Add repo reality scanner workplan

This commit is contained in:
2026-05-19 02:26:02 +02:00
parent edf2062a7a
commit 5523b8f493

View File

@@ -0,0 +1,334 @@
---
id: RAIL-FAB-WP-0010
type: workplan
title: "Repo Reality Scanner"
domain: railiance
repo: railiance-fabric
status: proposed
owner: codex
topic_slug: railiance
planning_priority: high
planning_order: 10
created: "2026-05-19"
updated: "2026-05-19"
---
# RAIL-FAB-WP-0010 - Repo Reality Scanner
## Goal
Create a facility that scans or rescans repositories and turns observed repo
reality into Fabric graph entities: nodes, edges, and attributes. The scanner
should combine deterministic extraction rules with LLM-assisted interpretation
through `llm-connect`, so the Fabric graph can become more accurate over time
without requiring every repository to hand-author perfect declarations first.
The facility must be safe for repeated rescans. It should avoid duplicate
entities, update changed entities, and retire entities that are no longer
observable. The result should be a disciplined discovery pipeline that can
follow source files, manifests, service catalogs, package registries, API
contracts, deployment descriptors, and other systematic sources before asking
an LLM to infer higher-level structure.
## Background
Railiance Fabric currently treats repo-owned declarations as the authoritative
graph source and the registry as a read/index layer. That remains the desired
direction for high-confidence data. This workplan adds a discovery layer that
can propose, maintain, and explain graph facts gathered from available repos.

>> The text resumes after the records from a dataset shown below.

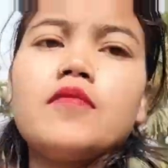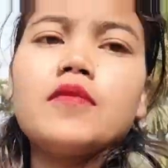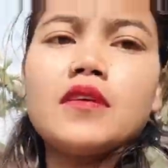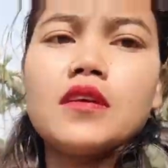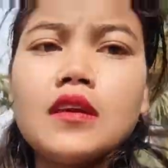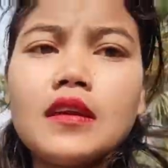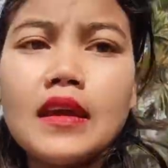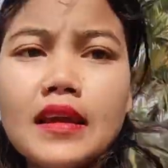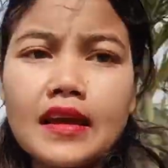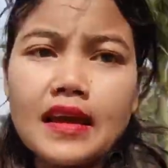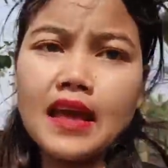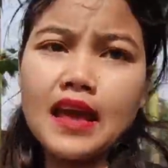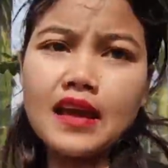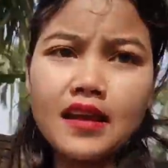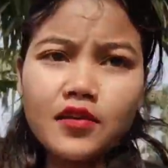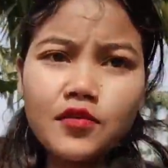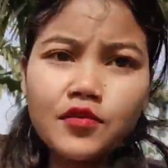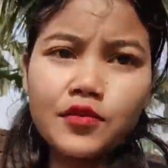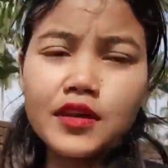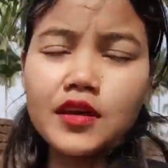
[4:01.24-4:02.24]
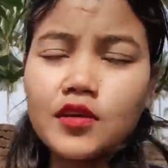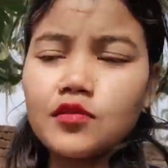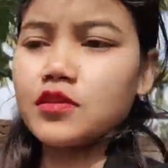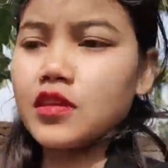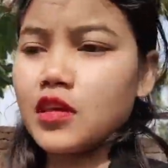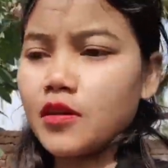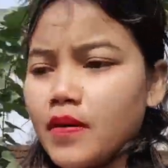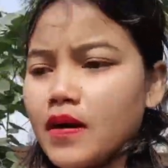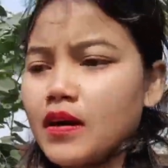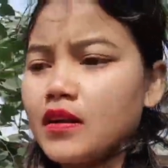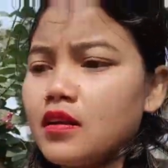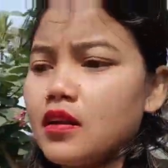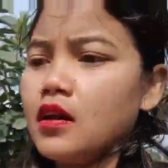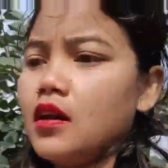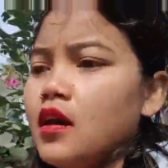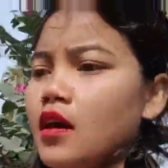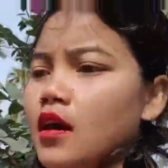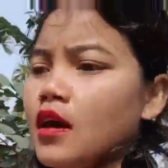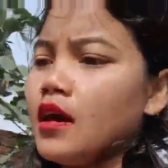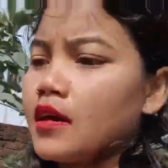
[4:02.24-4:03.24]
अभी एक ए करूँगी उसके
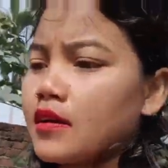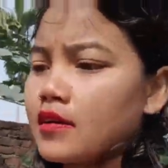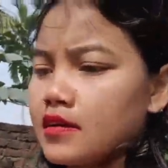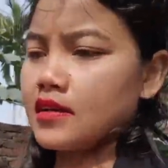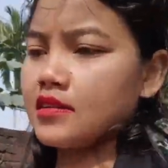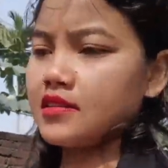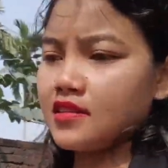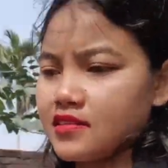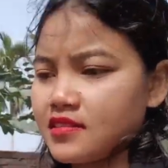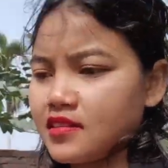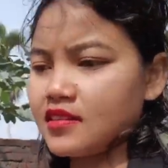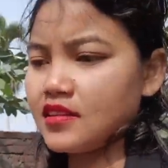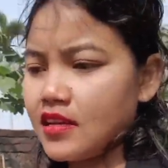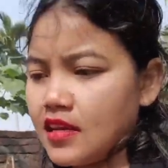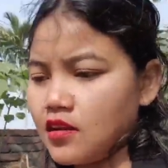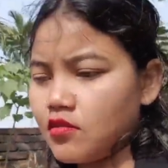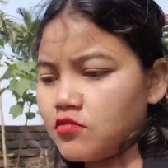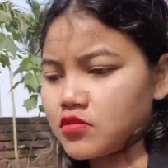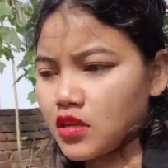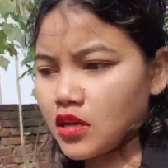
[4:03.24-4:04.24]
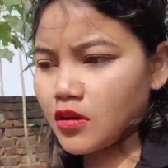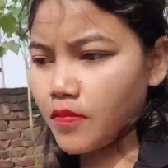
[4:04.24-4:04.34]
बाद क्रस्टेशन है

The scanner should not create untraceable graph magic. Every inferred node,
edge, and attribute needs source evidence, confidence, extraction method,
stable identity, and replacement semantics. Deterministic rules should win
where possible; LLM extraction should fill gaps, classify ambiguous evidence,
and explain candidate relationships using structured outputs.
`llm-connect` provides a local Python integration surface for this:
- `create_adapter(provider, model=...)`
- `RunConfig`
- `MockLLMAdapter` for offline tests
- provider resolution via TOML configuration
- typed LLM errors and usage metadata
## Design Principles
- Prefer systematic evidence before LLM inference.

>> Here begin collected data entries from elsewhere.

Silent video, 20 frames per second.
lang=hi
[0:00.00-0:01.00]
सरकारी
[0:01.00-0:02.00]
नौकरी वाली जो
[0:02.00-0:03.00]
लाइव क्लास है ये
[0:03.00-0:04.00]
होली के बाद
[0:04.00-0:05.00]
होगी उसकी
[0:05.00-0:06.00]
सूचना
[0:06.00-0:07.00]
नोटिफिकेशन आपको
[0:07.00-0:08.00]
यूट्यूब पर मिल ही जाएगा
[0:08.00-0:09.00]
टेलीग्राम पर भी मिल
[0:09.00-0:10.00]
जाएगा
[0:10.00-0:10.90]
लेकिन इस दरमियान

- Preserve repo-owned declarations as higher-trust data than discovery output.
- Make stable entity identity explicit and deterministic.
- Treat rescans as replacement runs over a scoped source set, not as append-only
guesses.
- Keep duplicates from entering the graph by matching stable keys, aliases,
source anchors, normalized names, and declared relationships.

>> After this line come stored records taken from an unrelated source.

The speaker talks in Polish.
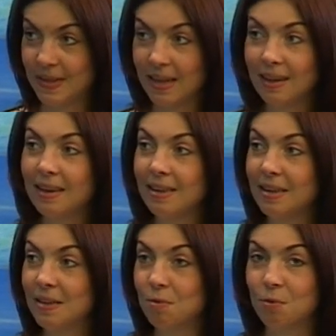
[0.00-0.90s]
znana
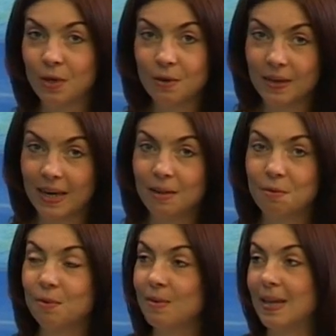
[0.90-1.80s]
i z dużego
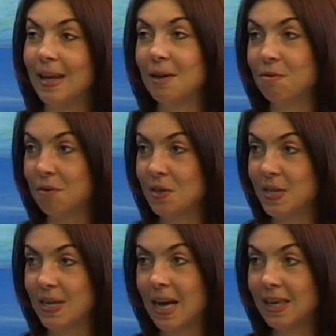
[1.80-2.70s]
ekranu, znana również
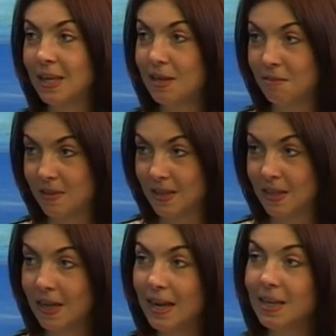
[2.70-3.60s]
z seriali telewizyjnych,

- Track stale or vanished evidence with tombstones or retired candidates rather
than silently leaving old entities active.
- Make every candidate explainable: source path, extractor, prompt version,
evidence snippets or structured references, confidence, and review state.
- Keep LLM prompts small, auditable, testable, and replaceable.
- Support dry-run diffs before accepting discovery changes into the registry.
## Proposed Architecture
The scanner should produce a `FabricDiscoverySnapshot` for a repository and
commit. A snapshot is a normalized candidate graph plus evidence metadata:
- candidate nodes
- candidate edges
- candidate attributes
- source anchors
- extraction provenance
- identity keys and aliases
- confidence/review state
- replacement scope
- tombstones for previously observed candidates no longer present
Accepted scanner output can then be projected into existing `FabricGraphExport`
snapshots, graph explorer payloads, and registry drift APIs. Where repo-owned
declarations already exist, discovered entities should be matched and attached
as supporting evidence rather than duplicated.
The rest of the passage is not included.